Extracted entries:
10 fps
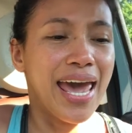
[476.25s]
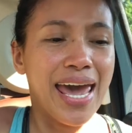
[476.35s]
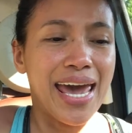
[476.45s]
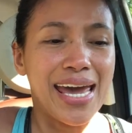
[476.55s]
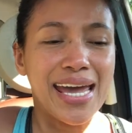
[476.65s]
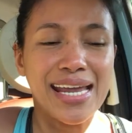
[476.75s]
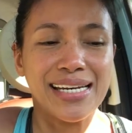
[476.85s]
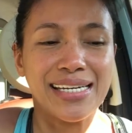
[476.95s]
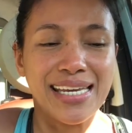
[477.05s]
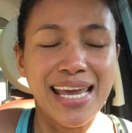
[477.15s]
And
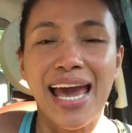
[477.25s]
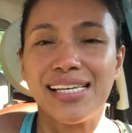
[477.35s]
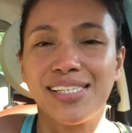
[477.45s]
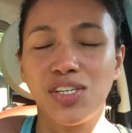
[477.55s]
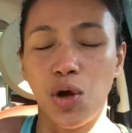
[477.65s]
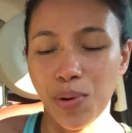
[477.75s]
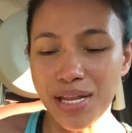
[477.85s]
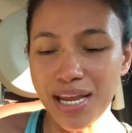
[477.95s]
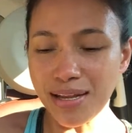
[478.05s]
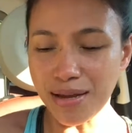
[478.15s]
yes, yeah, so
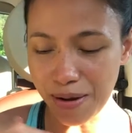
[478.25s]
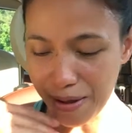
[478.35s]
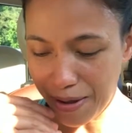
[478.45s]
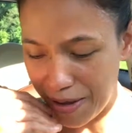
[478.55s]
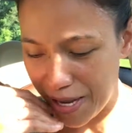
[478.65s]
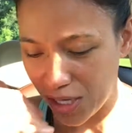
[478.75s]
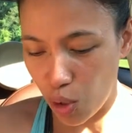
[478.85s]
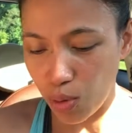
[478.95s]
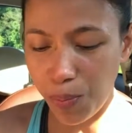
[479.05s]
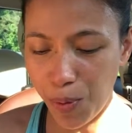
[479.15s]
we did
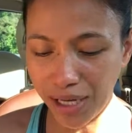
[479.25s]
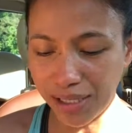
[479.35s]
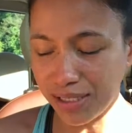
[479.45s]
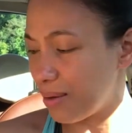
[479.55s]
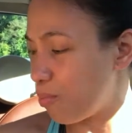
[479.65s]
yoga practice in the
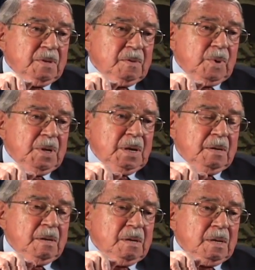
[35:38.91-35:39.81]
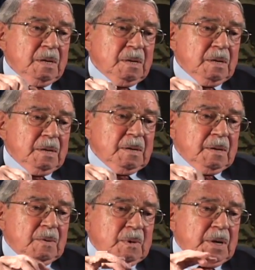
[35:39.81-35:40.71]
so we had
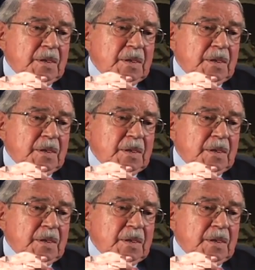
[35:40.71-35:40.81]
we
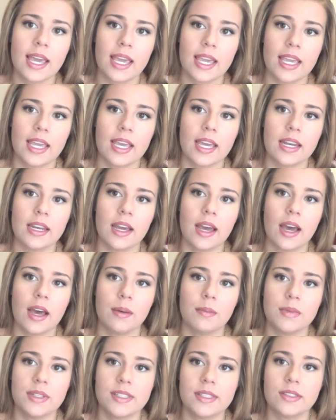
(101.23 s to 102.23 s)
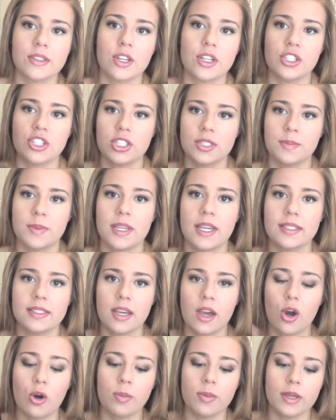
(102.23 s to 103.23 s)
And this is good just because
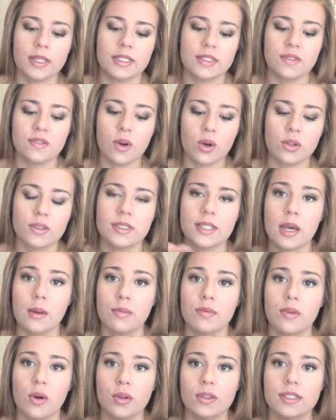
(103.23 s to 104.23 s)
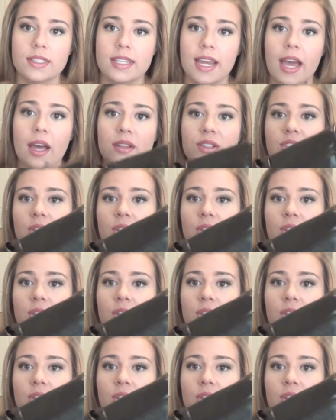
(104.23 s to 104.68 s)
it opens, folds up, folds down.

About this task:
Return all the records exactly. Skip the pictures.

Written answer:
10 fps
[476.25s]
[476.35s]
[476.45s]
[476.55s]
[476.65s]
[476.75s]
[476.85s]
[476.95s]
[477.05s]
[477.15s]
And
[477.25s]
[477.35s]
[477.45s]
[477.55s]
[477.65s]
[477.75s]
[477.85s]
[477.95s]
[478.05s]
[478.15s]
yes, yeah, so
[478.25s]
[478.35s]
[478.45s]
[478.55s]
[478.65s]
[478.75s]
[478.85s]
[478.95s]
[479.05s]
[479.15s]
we did
[479.25s]
[479.35s]
[479.45s]
[479.55s]
[479.65s]
yoga practice in the
[35:38.91-35:39.81]
[35:39.81-35:40.71]
so we had
[35:40.71-35:40.81]
we
(101.23 s to 102.23 s)
(102.23 s to 103.23 s)
And this is good just because
(103.23 s to 104.23 s)
(104.23 s to 104.68 s)
it opens, folds up, folds down.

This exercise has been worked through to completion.